The сalix[4]arene C-107 is highly effective supramolecular inhibitor of the Na+,K+-АТРase of plasmatic membrane
O. V. Bevza1, T. O. Veklich1, O. A. Shkrabak1, R. V. Rodik2, V. I. Kalchenko2, S. O. Kosterin1
1Palladin Institute of Biochemistry, National Academy of Sciences of Ukraine, Kyiv;
e-mail: kinet@biochem.kiev.ua;
2Institute of Organic Chemistry, National Academy of Sciences of Ukraine, Kyiv;
e-mail: vik@bpci.kiev.ua
The inhibition of the Na+,K+-АТРase activity of the myometrium cell plasma membranes with calixarene С-107 (5,17-diamino(2-pyridyl)methylphosphono-11,23-di-tret-butyl-26,28-dihydroxy-25,27-dipropoxycalix[4]arene) was investigated.

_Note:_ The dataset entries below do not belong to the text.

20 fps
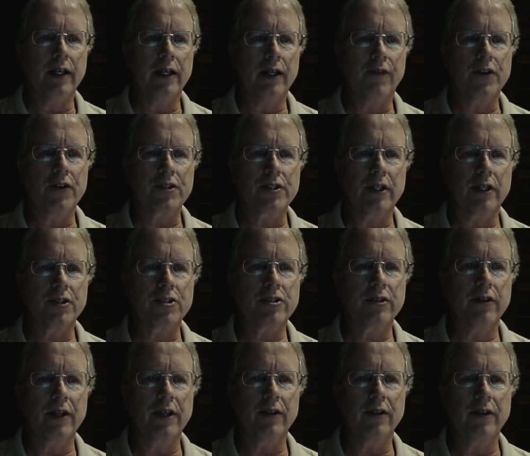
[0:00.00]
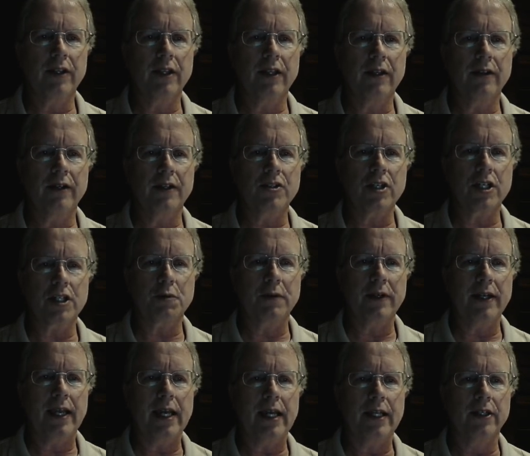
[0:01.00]
First, I'll show you the
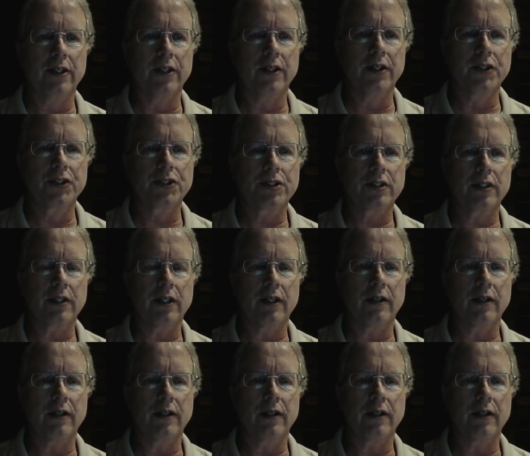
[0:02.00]
adjustment handlesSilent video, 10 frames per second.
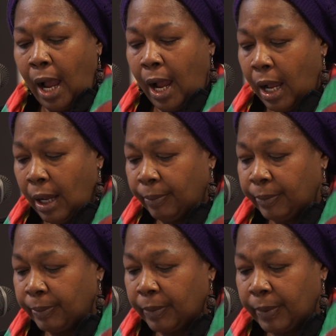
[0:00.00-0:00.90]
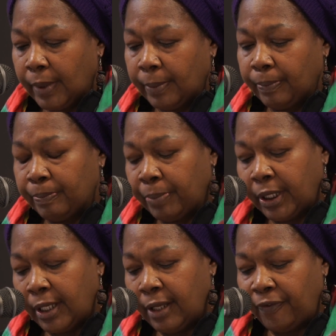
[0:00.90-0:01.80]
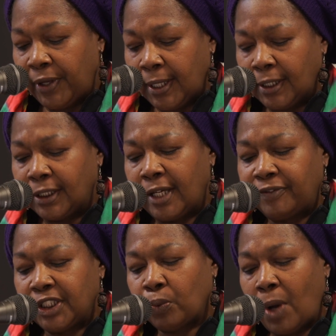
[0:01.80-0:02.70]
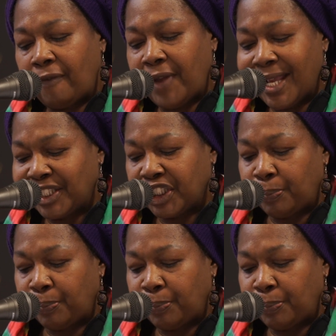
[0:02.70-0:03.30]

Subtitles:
but if he loved his wife as hisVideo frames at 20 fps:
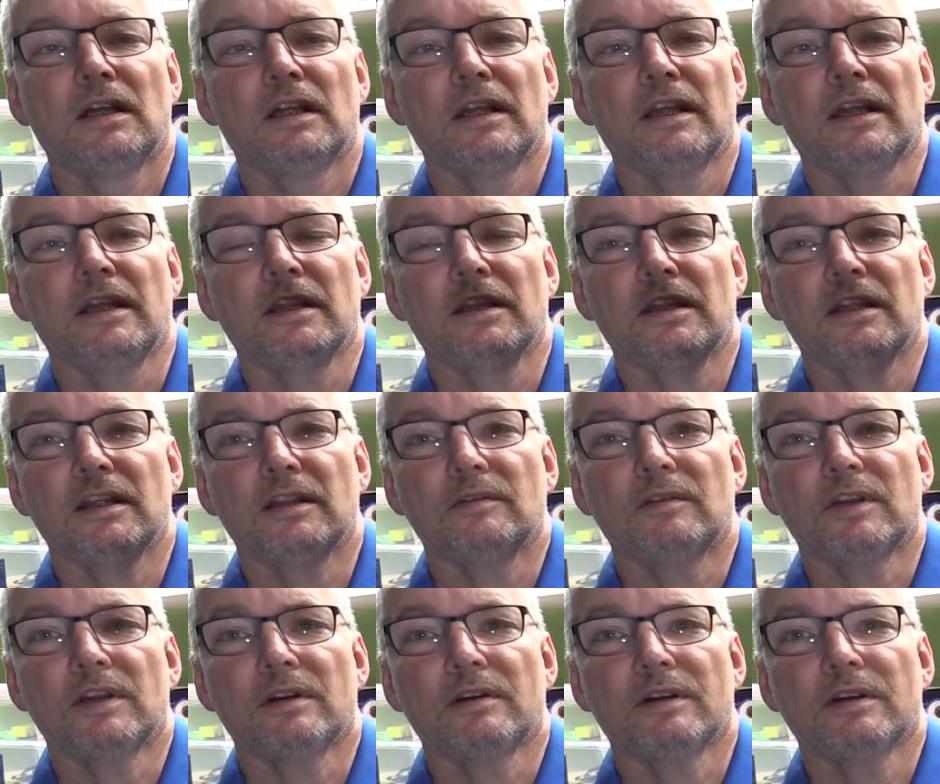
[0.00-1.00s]
And it,
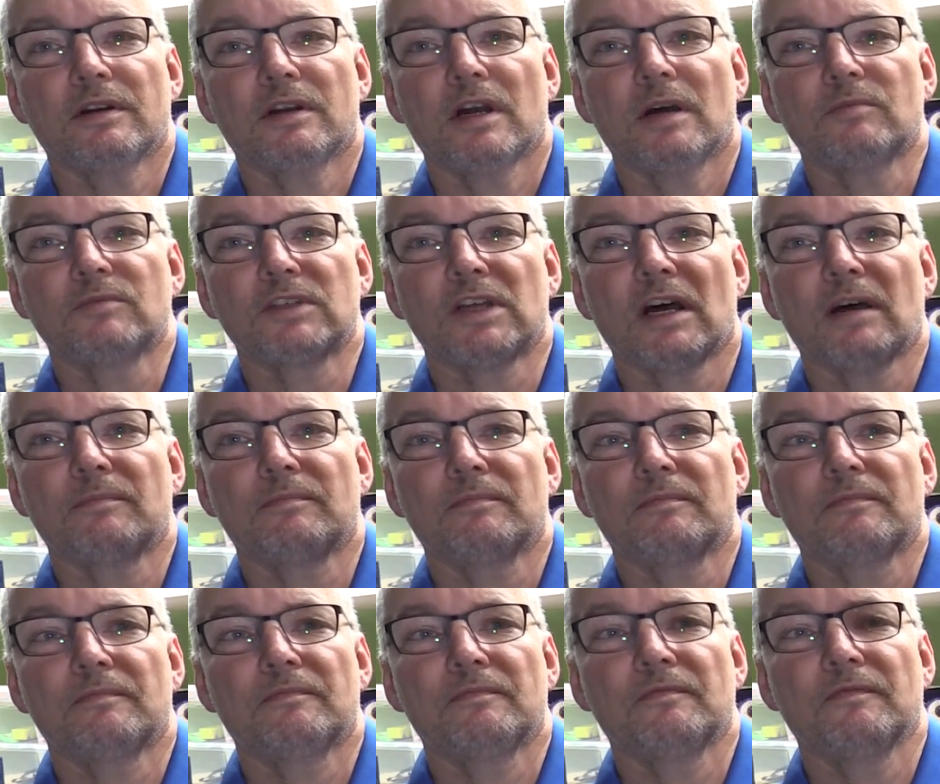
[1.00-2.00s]
it comes up
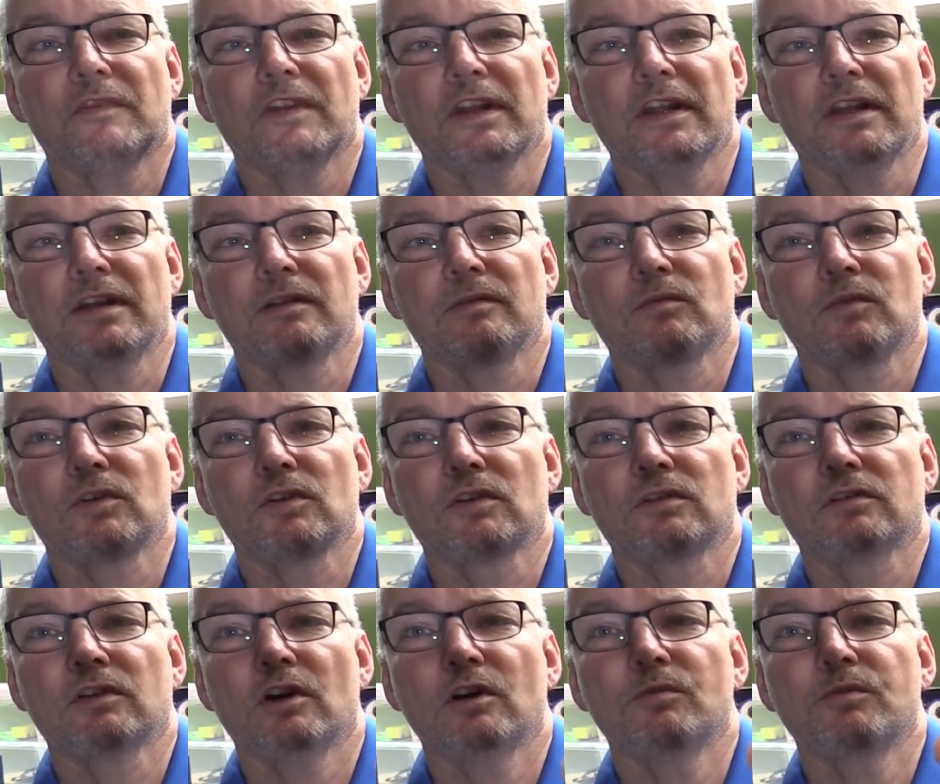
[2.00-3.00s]
and will
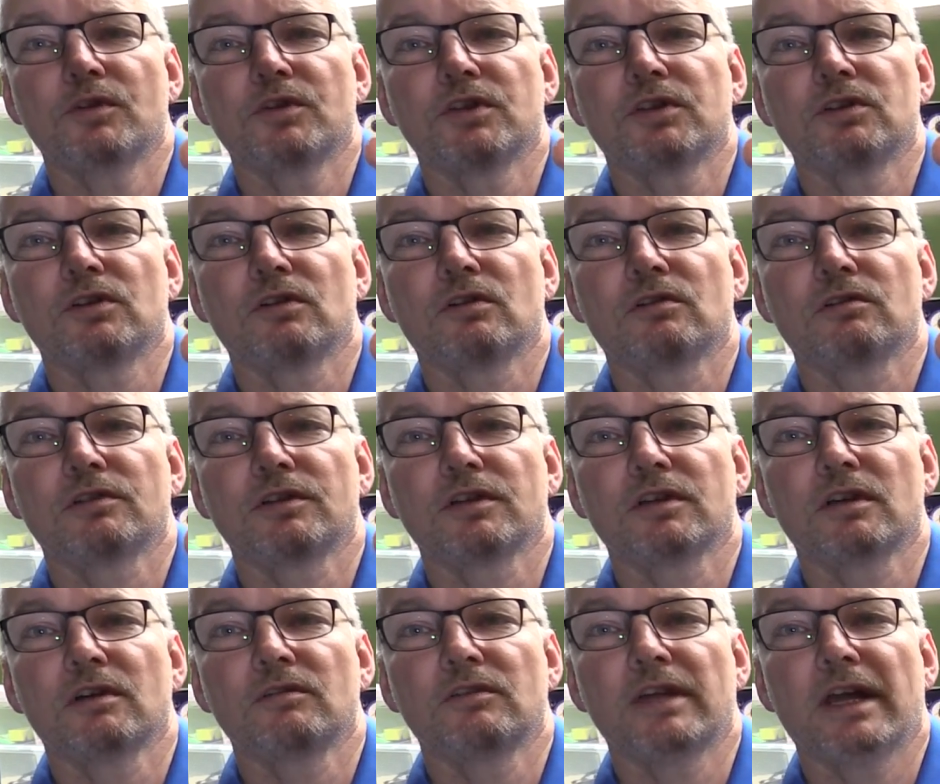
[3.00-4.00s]
open the door and
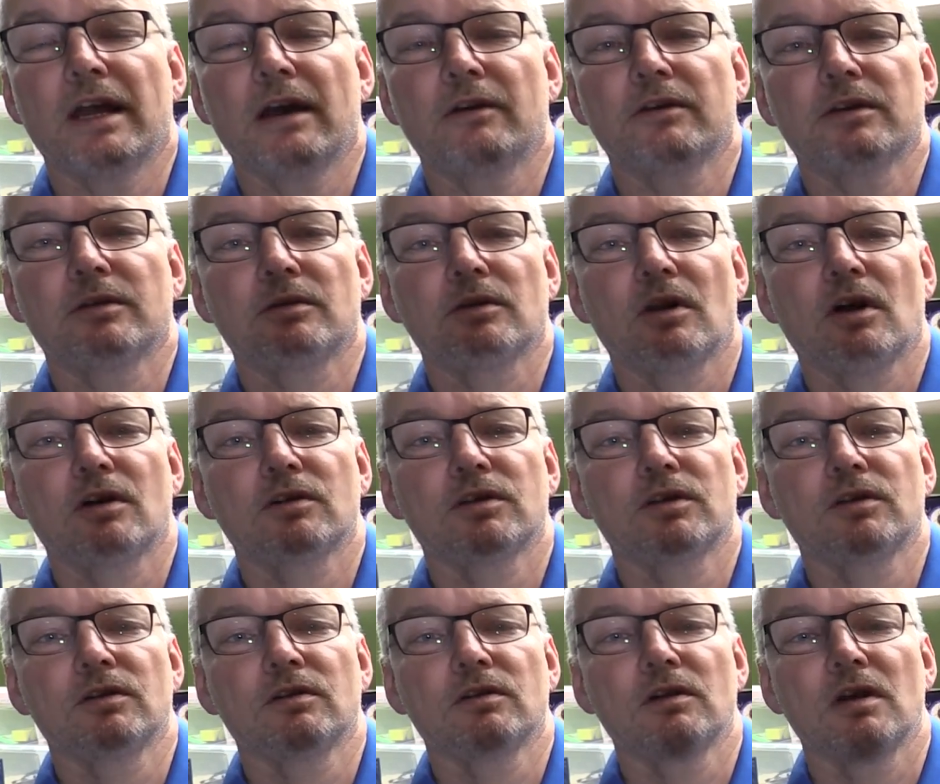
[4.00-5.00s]
go down, it will lock the
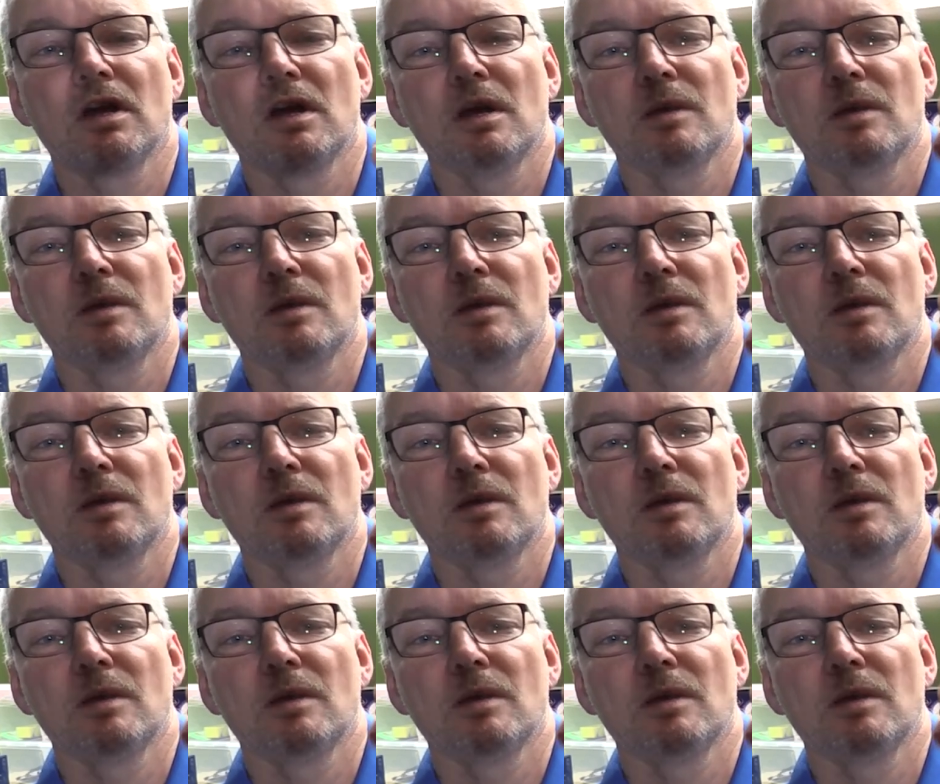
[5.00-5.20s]
door.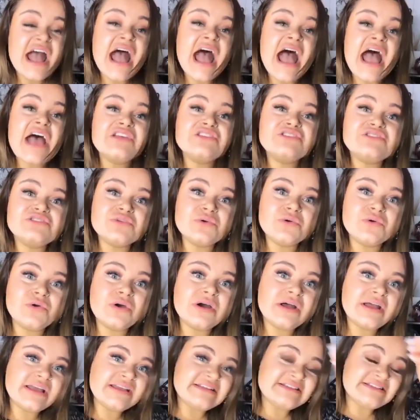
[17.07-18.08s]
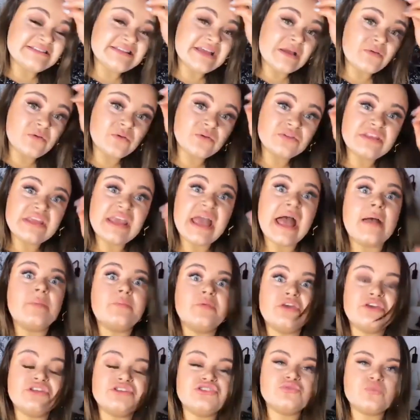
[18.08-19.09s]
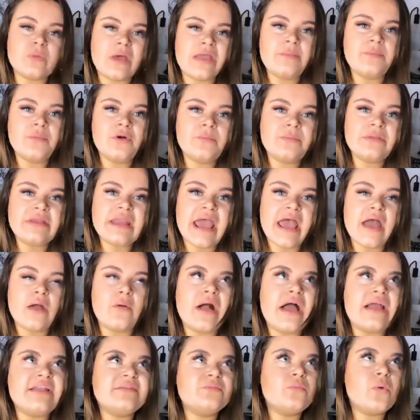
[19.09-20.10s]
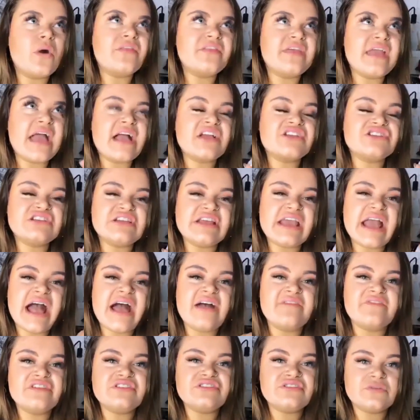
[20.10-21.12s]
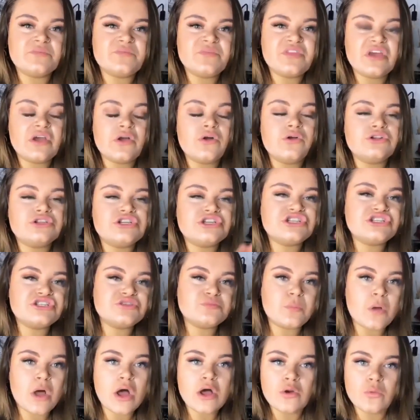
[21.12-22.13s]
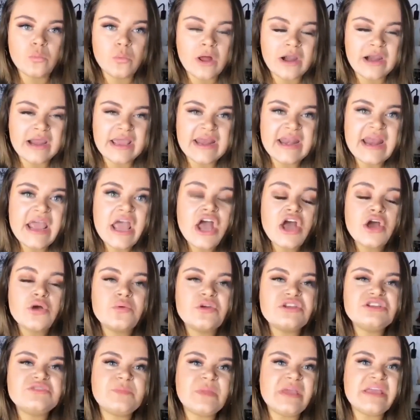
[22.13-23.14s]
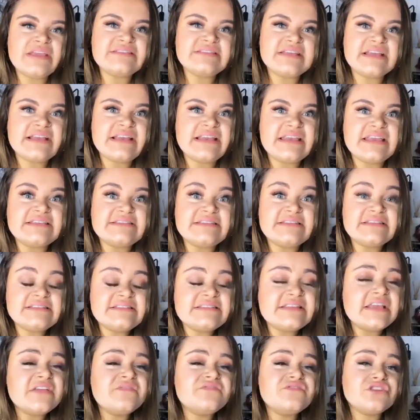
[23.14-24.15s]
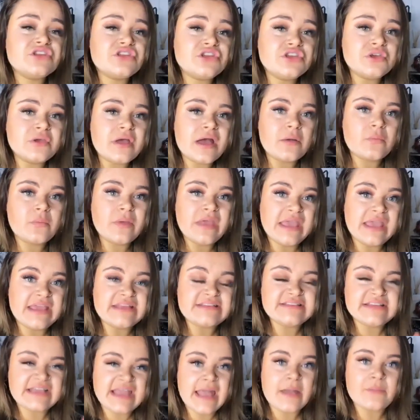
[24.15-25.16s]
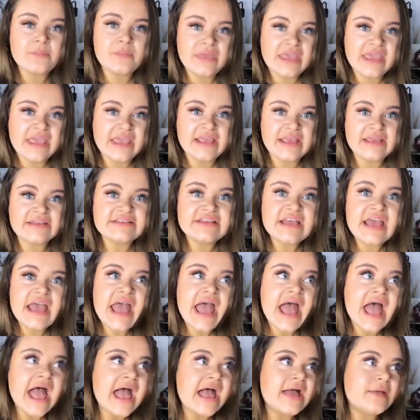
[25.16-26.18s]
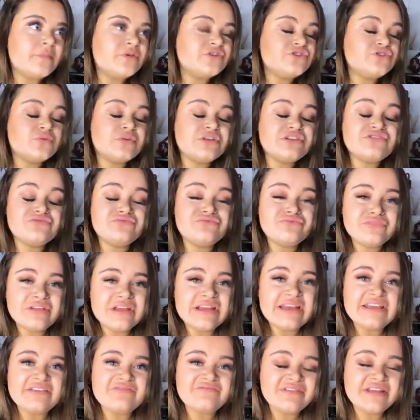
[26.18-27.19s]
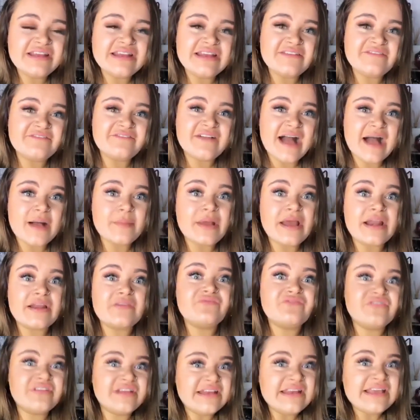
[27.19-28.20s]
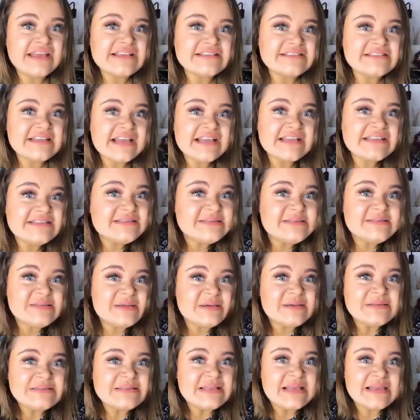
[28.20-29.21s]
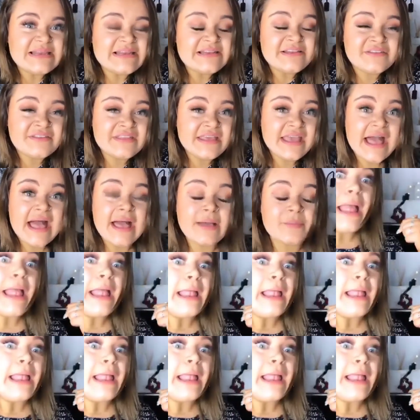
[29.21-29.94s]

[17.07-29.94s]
so to download the app you can swipe up now and what they actually have is something called a Shpock wallet which basically is a safe secure way to get paid um so it's really really fab and I'm really excited to start selling on the app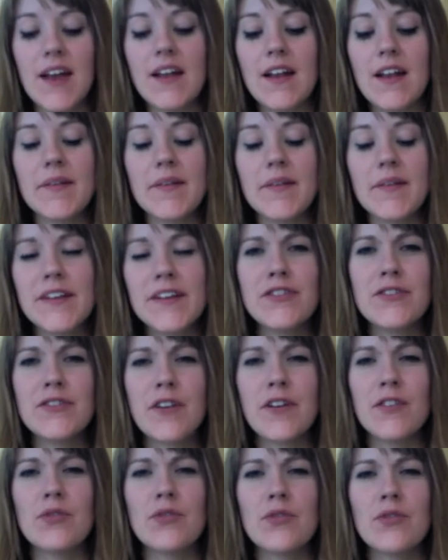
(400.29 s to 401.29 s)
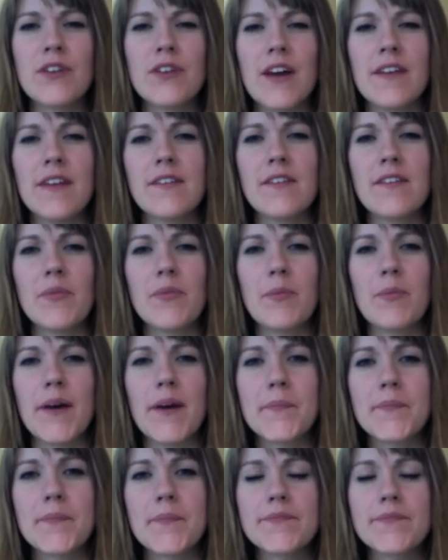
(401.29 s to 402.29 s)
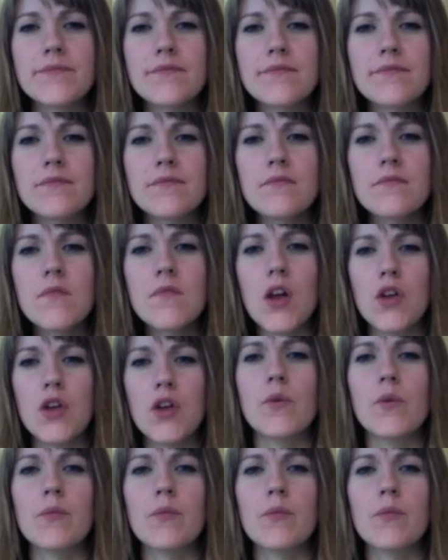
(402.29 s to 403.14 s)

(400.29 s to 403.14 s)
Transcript: Now, I'm not sure if I told you guys this, but you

It has been shown that calixarene С-107 reduced the Na+,K+-АТРase activity more efficiently than ouabain did, while it did not practically influence the “basal” Mg2+-АТРase activity of the same membrane. The magnitude of the cofficient of inhibition I0.5 was 33 ± 4 nМ, Hill coefficient was 0.38 ± 0.06. The model calixarene C-150 – the calixarene “scaffold” (26,28-dihydroxy-25,27-dipropoxycalix[4]arene), and the model compound М-3 (4-hydroxyaniline(2-pyridine)methylphosphonic acid) – a fragment of the calixarene С-107, had practically no influence on the enzymatic activity of Na+,K+-АТРase and Mg2+-АТРаse. We carried out the computer simulation of interaction of calixarenes C-107 and the mentioned model compound with ligand binding sites of the Na+,K+-АТРase of plasma membrane and structure foundation of their intermolecular interaction was found out. The participation of hydrogen, hydrophobic, electrostatic and π-π (stacking) interaction between calixarene and enzyme aminoacid residues, some of which are located near the active center of Na+,K+-АТРase, was discussed.